# Reference: .chunk()

The `.chunk()` function splits documents into smaller segments using various strategies and options.

## Example

```typescript
import { MDocument } from "@mastra/rag";

const doc = MDocument.fromMarkdown(`
# Introduction
This is a sample document that we want to split into chunks.

## Section 1
Here is the first section with some content.

## Section 2
Here is another section with different content.
`);

// Basic chunking with defaults
const chunks = await doc.chunk();

// Markdown-specific chunking with header extraction
const chunksWithMetadata = await doc.chunk({
  strategy: "markdown",
  headers: [
    ["#", "title"],
    ["##", "section"],
  ],
  extract: {
    summary: true, // Extract summaries with default settings
    keywords: true, // Extract keywords with default settings
  },
});
```

## Parameters

The following parameters are available for all chunking strategies. **Important:** Each strategy will only utilize a subset of these parameters relevant to its specific use case.
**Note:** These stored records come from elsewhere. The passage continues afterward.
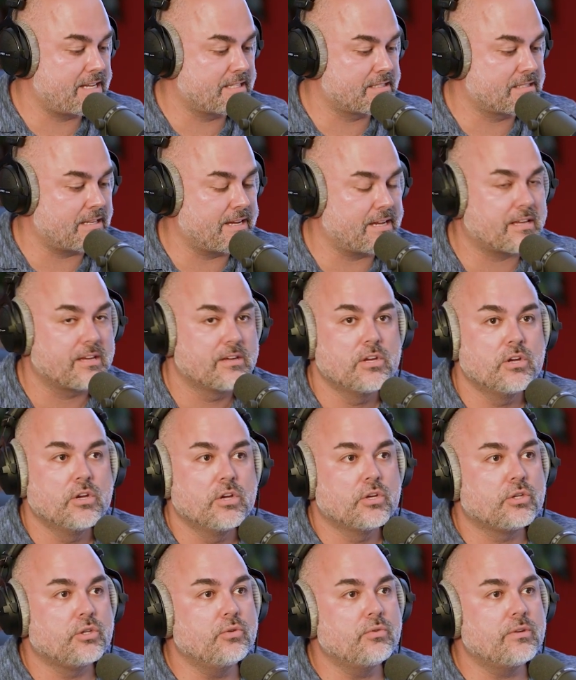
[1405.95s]
Because, like,
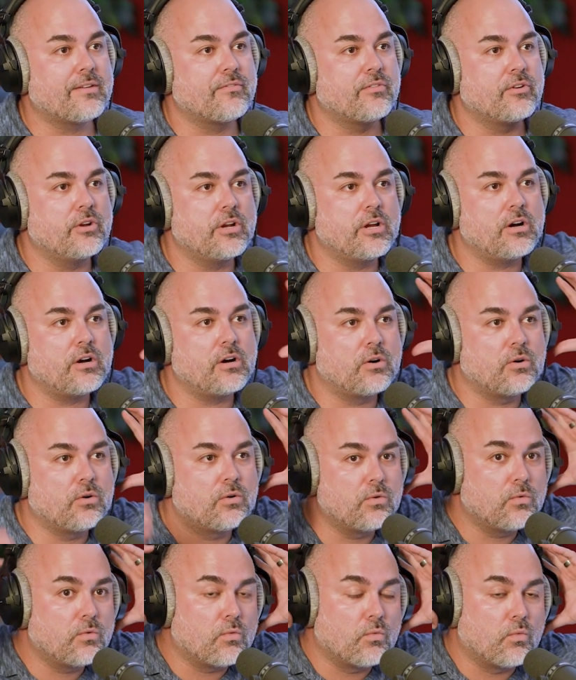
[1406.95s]
you never
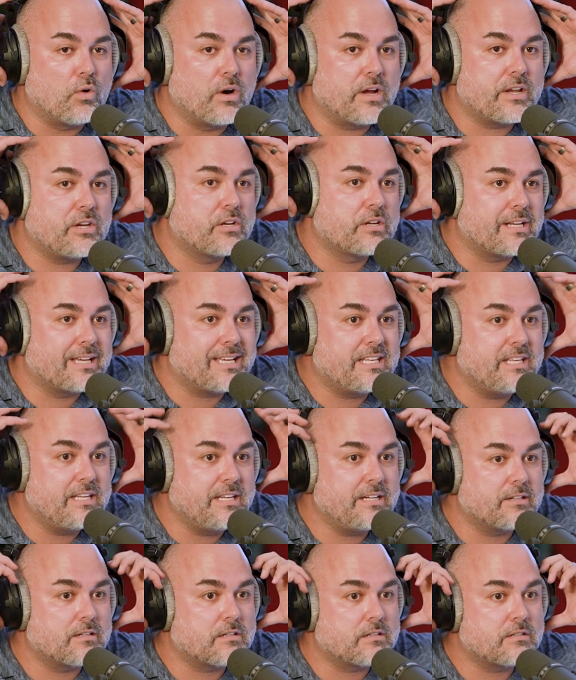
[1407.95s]
know what you're going to
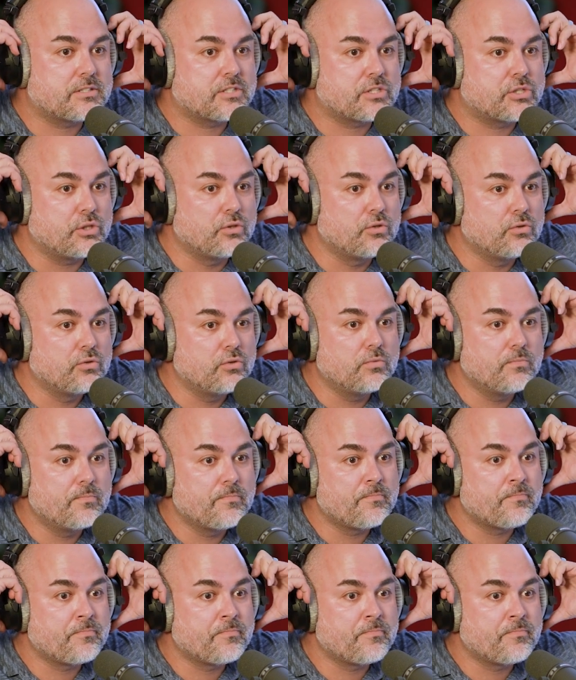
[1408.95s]
hear to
**strategy?:** (`'recursive' | 'character' | 'token' | 'markdown' | 'semantic-markdown' | 'html' | 'json' | 'latex' | 'sentence'`): The chunking strategy to use. If not specified, defaults based on document type. Depending on the chunking strategy, there are additional optionals. Defaults: .md files → 'markdown', .html/.htm → 'html', .json → 'json', .tex → 'latex', others → 'recursive'

**maxSize?:** (`number`): Maximum size of each chunk. \*\*Note:\*\* Some strategy configurations (markdown with headers, HTML with headers) ignore this parameter. (Default: `4000`)
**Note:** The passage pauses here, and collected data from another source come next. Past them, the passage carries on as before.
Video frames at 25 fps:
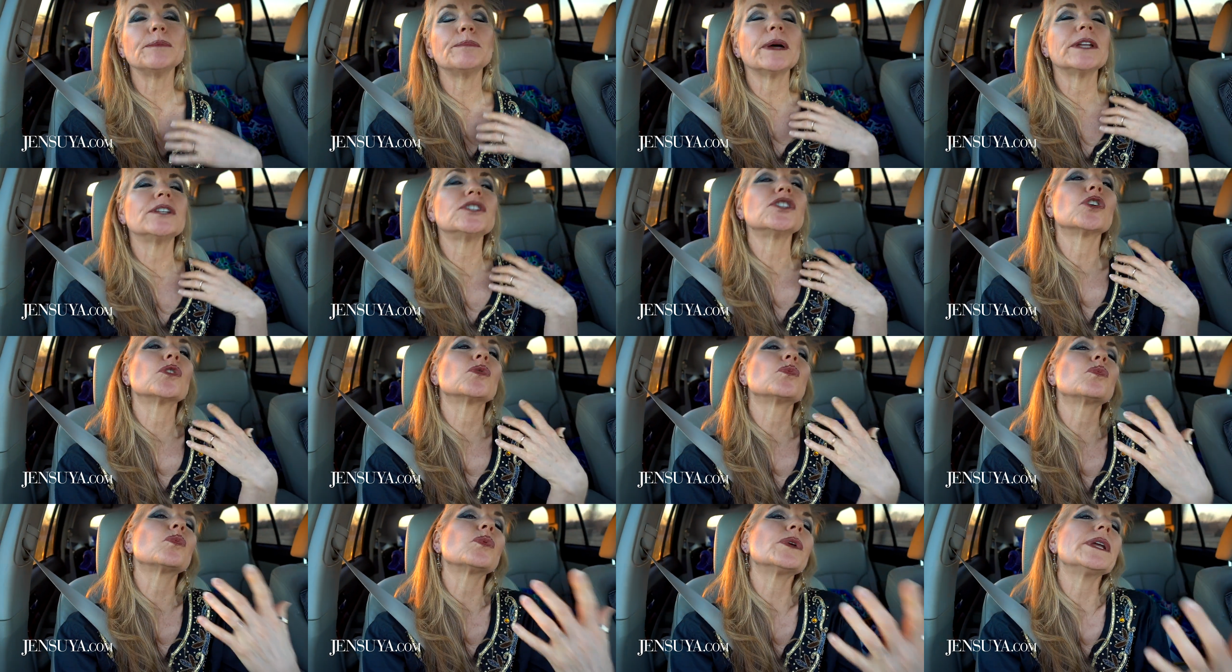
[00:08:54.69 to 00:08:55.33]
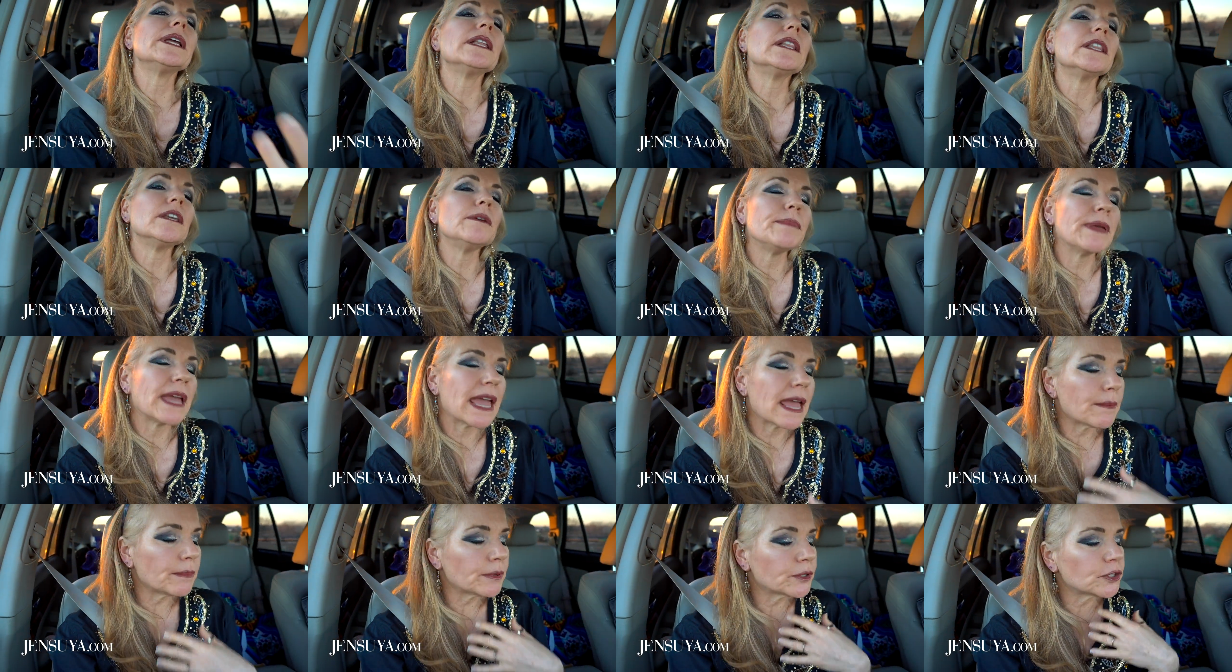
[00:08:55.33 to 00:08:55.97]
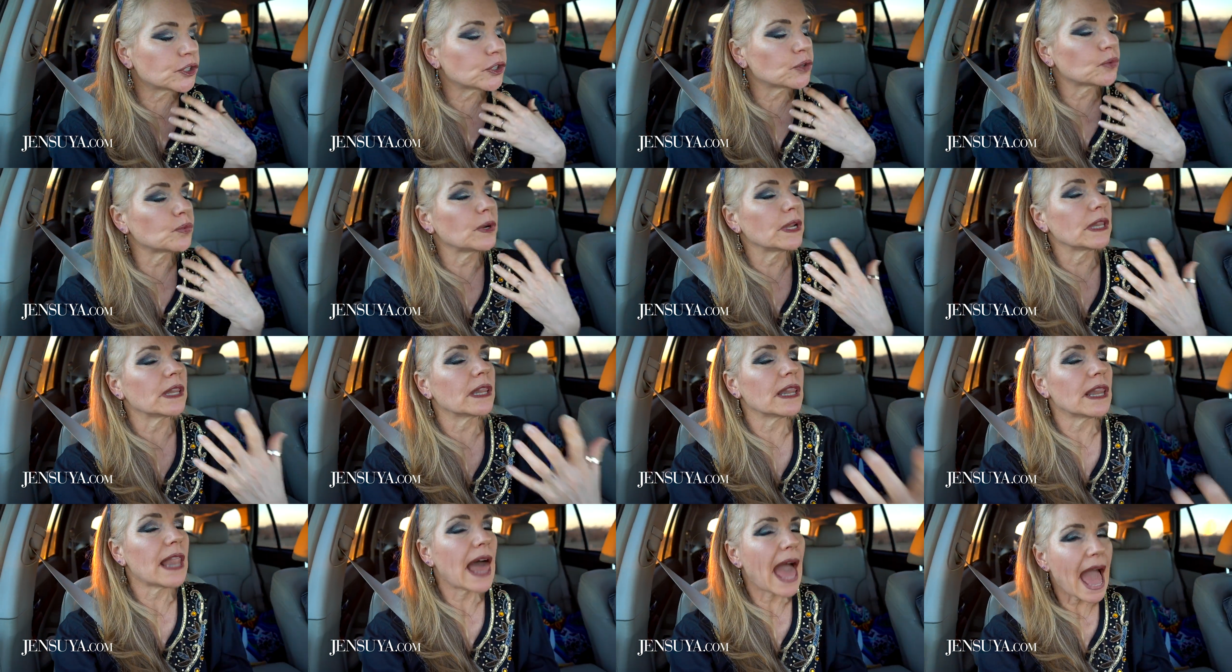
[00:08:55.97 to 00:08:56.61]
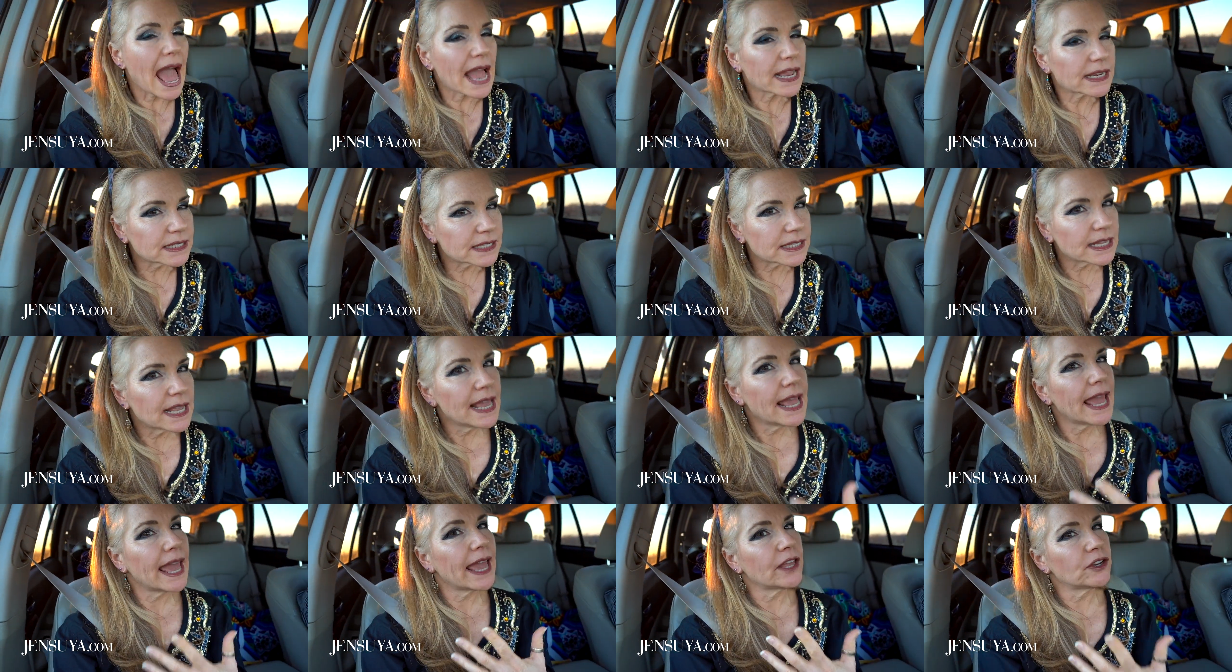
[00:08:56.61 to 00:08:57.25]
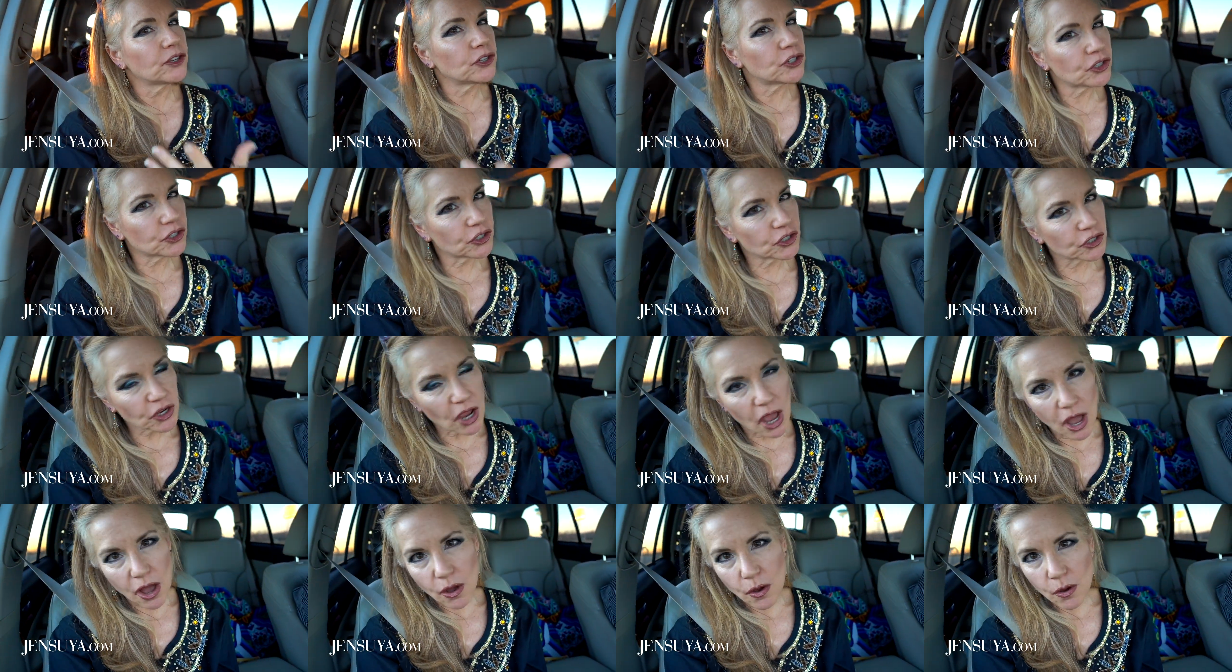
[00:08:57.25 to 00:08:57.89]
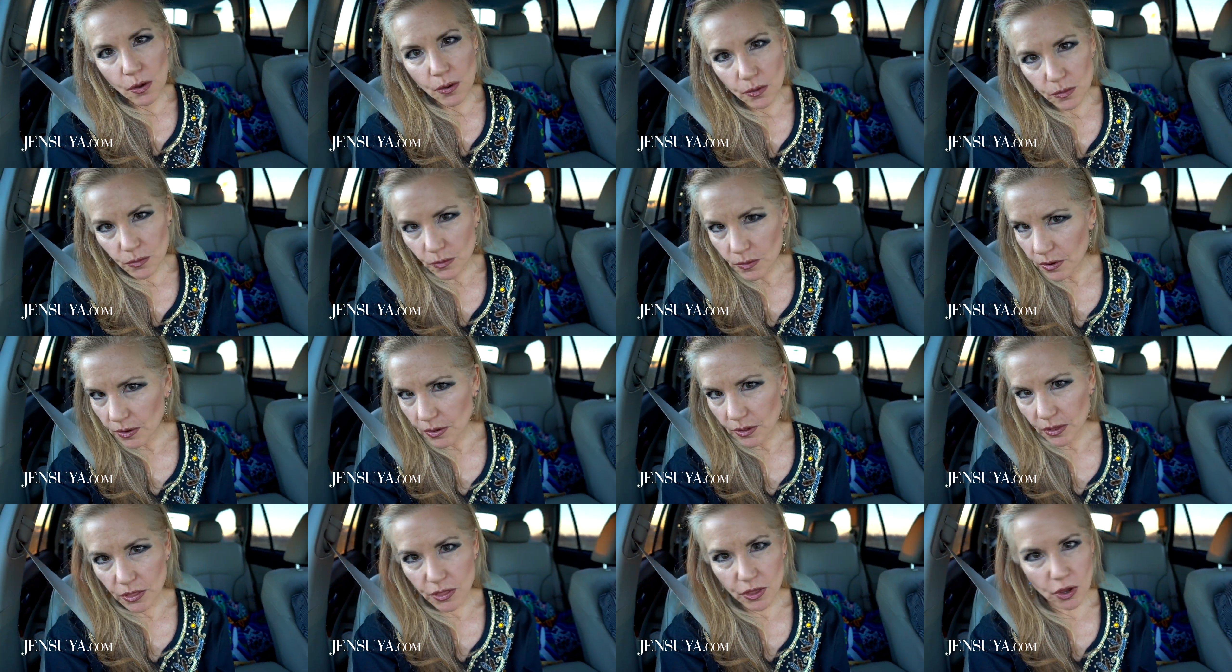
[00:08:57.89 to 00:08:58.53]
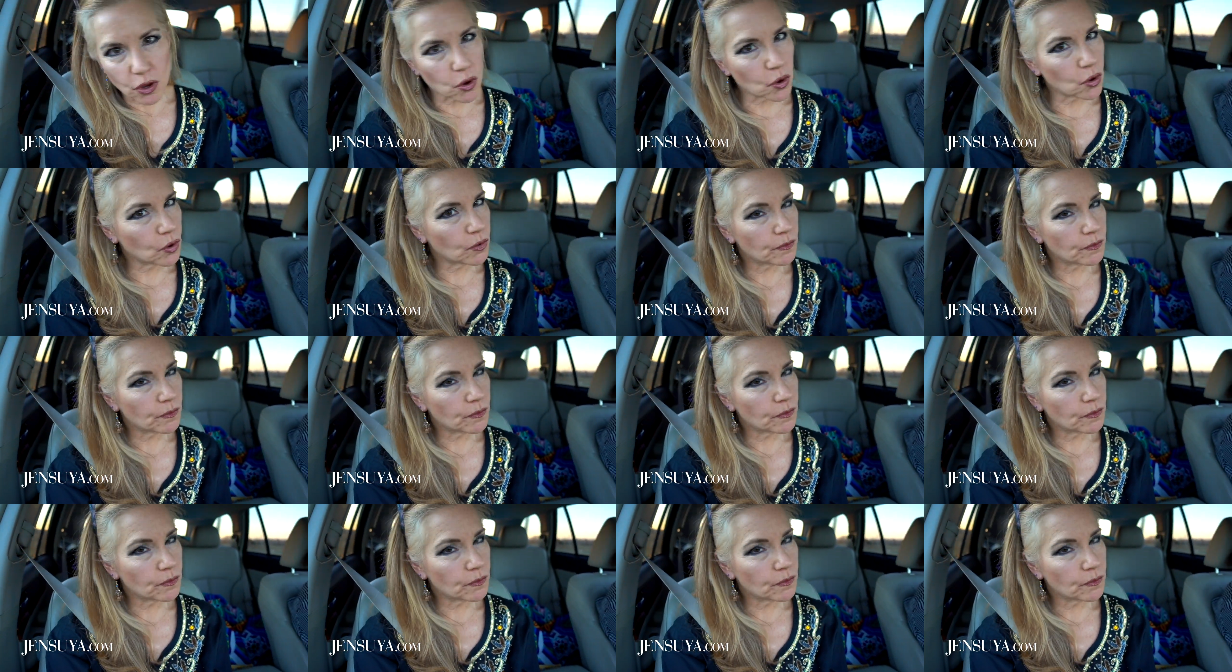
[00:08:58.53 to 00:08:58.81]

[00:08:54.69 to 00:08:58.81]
but to really be able to relax and show the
**overlap?:** (`number`): Number of characters/tokens that overlap between chunks. (Default: `50`)

**lengthFunction?:** (`(text: string) => number`): Function to calculate text length. Defaults to character count.

**separatorPosition?:** (`'start' | 'end'`): Where to position the separator in chunks. 'start' attaches to beginning of next chunk, 'end' attaches to end of current chunk. If not specified, separators are discarded.

**addStartIndex?:** (`boolean`): Whether to add start index metadata to chunks. (Default: `false`)

**stripWhitespace?:** (`boolean`): Whether to strip whitespace from chunks. (Default: `true`)

**extract?:** (`ExtractParams`): Metadata extraction configuration.

See [ExtractParams reference](https://mastra.ai/reference/rag/extract-params) for details on the `extract` parameter.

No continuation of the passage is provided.